El comerciante explicó que el panorama para quienes se dedican a la venta de ejemplares impresos se ha vuelto cada vez más complicado. Por ello, han tenido que modificar su oferta y enfocarse principalmente en material infantil y obras clásicas de la literatura, cuya demanda se mantiene entre los lectores.
Literatura clásica mantiene demanda entre los jóvenes
Federico Mayo Martínez detalló que entre los títulos que continúan siendo buscados por jóvenes se encuentran obras como El diario de Ana Frank, textos de Julio Verne, así como La Odisea y La Ilíada, debido al interés que todavía existe por la literatura clásica.
Señaló que sus principales clientes son personas adultas, aunque también mantiene una importante demanda entre jóvenes, particularmente mujeres que conservan el hábito de la lectura.

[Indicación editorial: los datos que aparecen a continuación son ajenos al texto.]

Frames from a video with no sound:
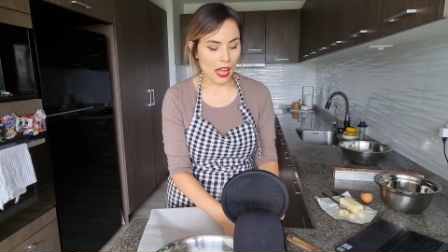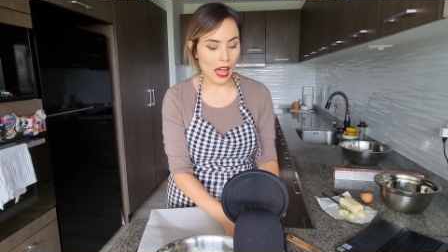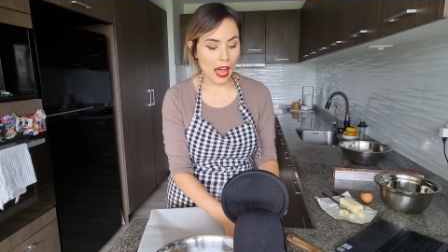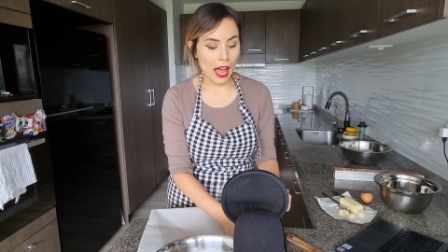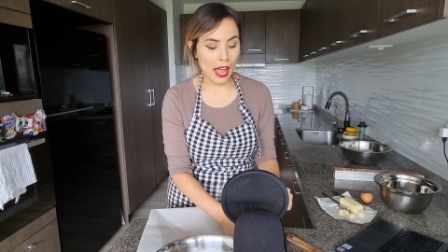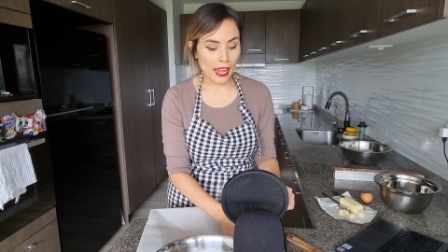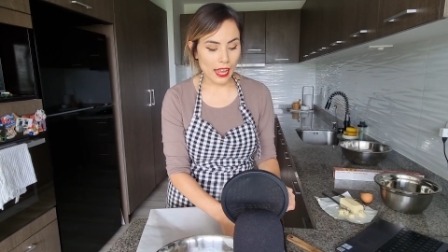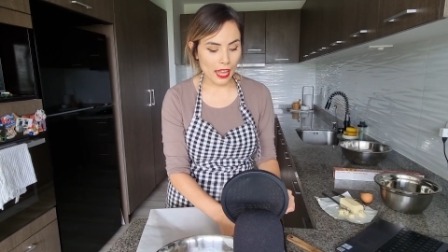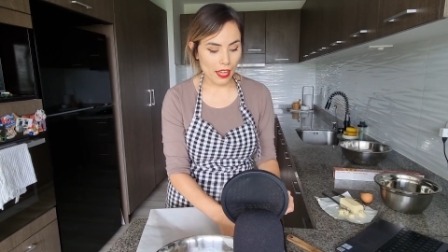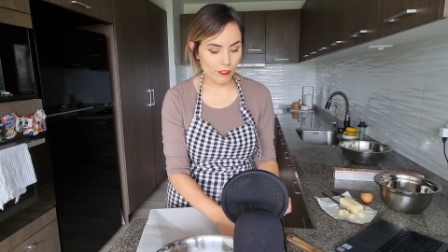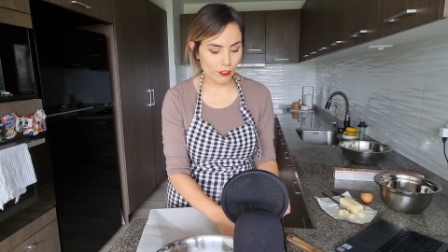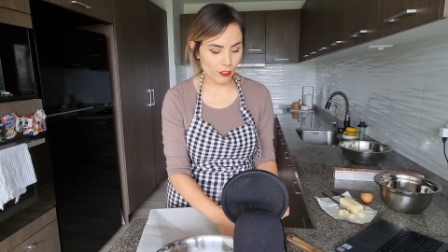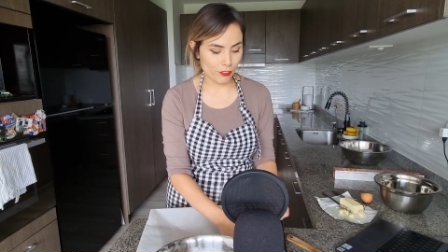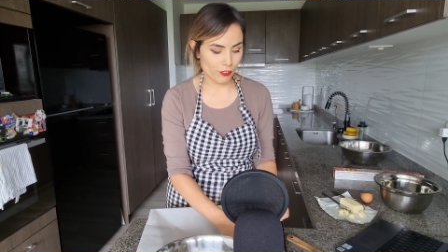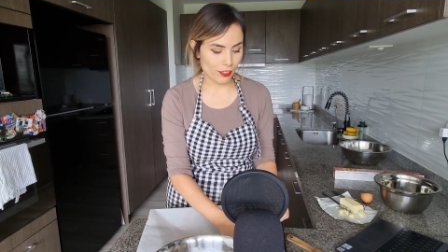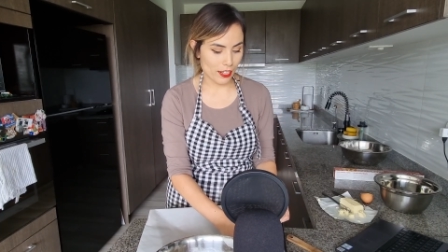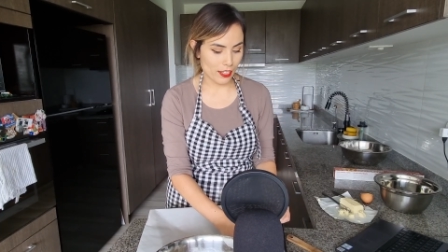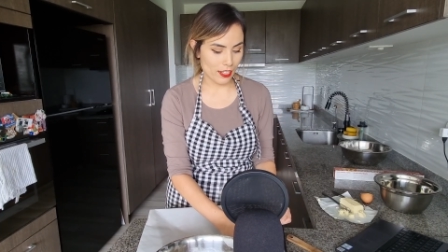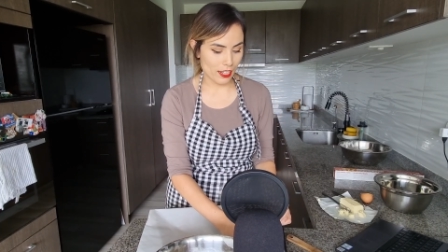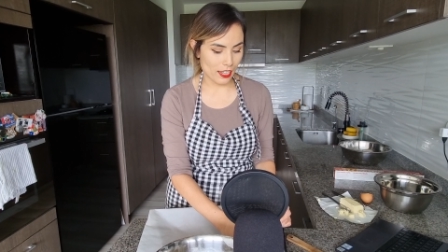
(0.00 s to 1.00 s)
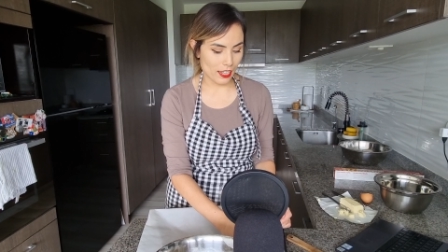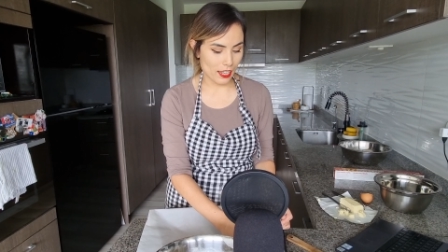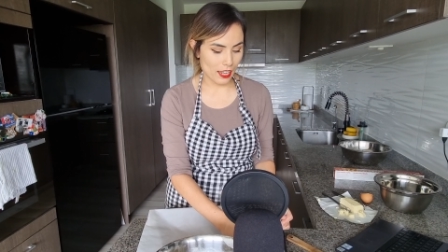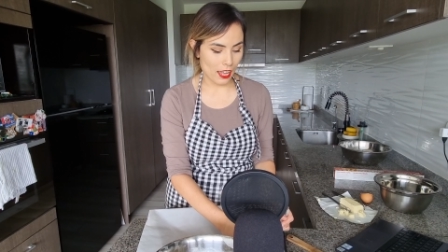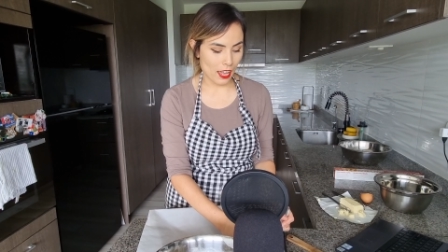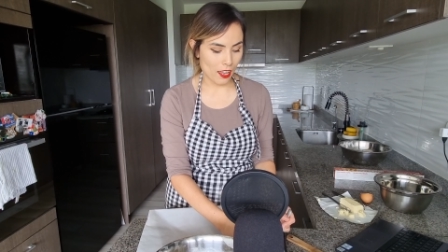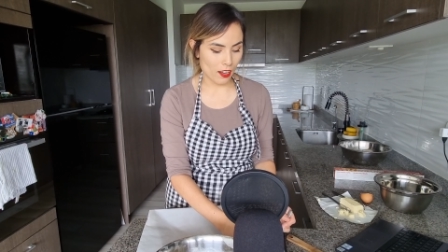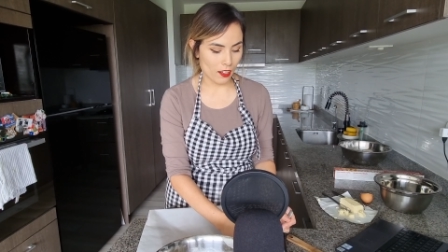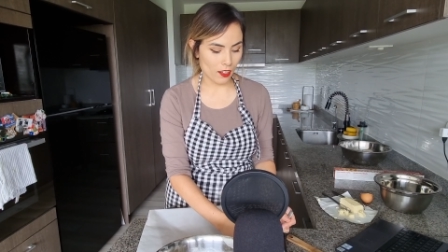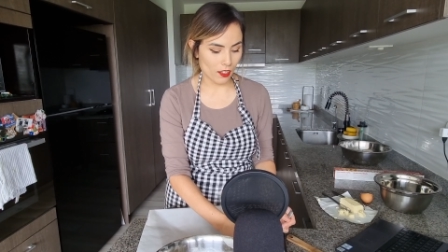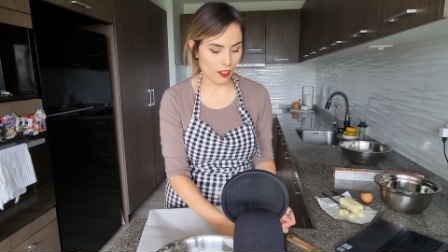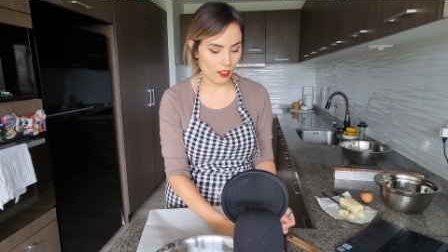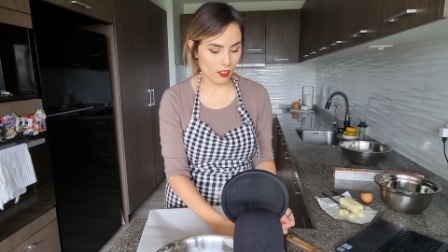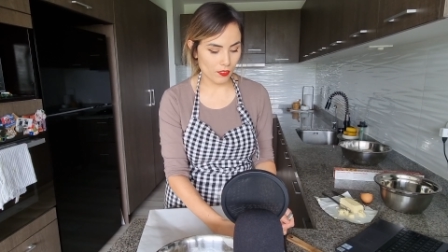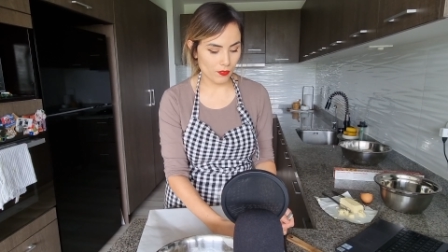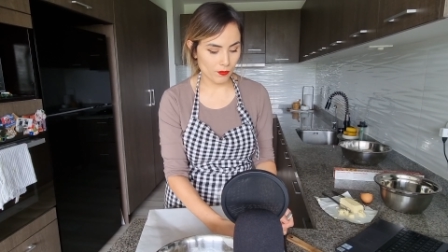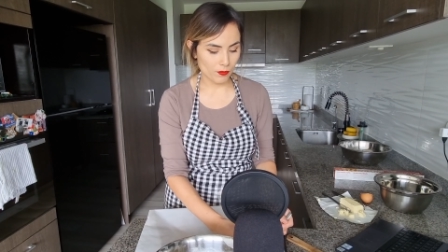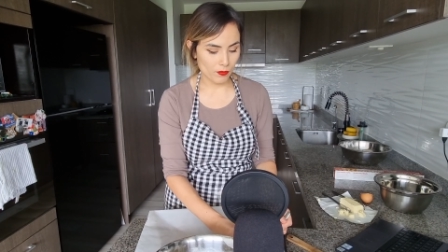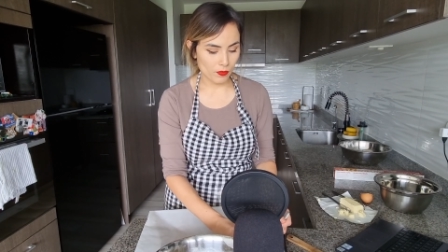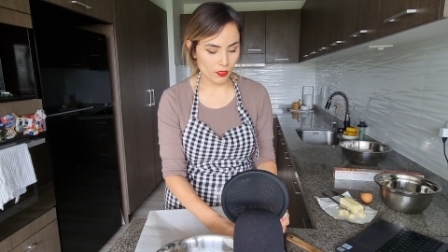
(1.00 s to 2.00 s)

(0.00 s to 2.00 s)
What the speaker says: I have a friend in Canada,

Sin embargo, reconoció que actualmente los vendedores deben recorrer más lugares y realizar mayores esfuerzos para concretar ventas, ante la disminución de la demanda de libros impresos.
Ferias de libros también disminuyen
El comerciante lamentó que las ferias de libros también hayan disminuido, además de que en distintos municipios se han establecido mayores restricciones para la instalación de vendedores.
Esta situación, junto con el crecimiento de los formatos digitales, ha complicado aún más la comercialización de libros físicos y representa un reto para quienes mantienen esta actividad.
Ante este panorama, los vendedores han tenido que adaptar su oferta para concentrarse en los ejemplares que todavía mantienen una demanda constante entre los lectores.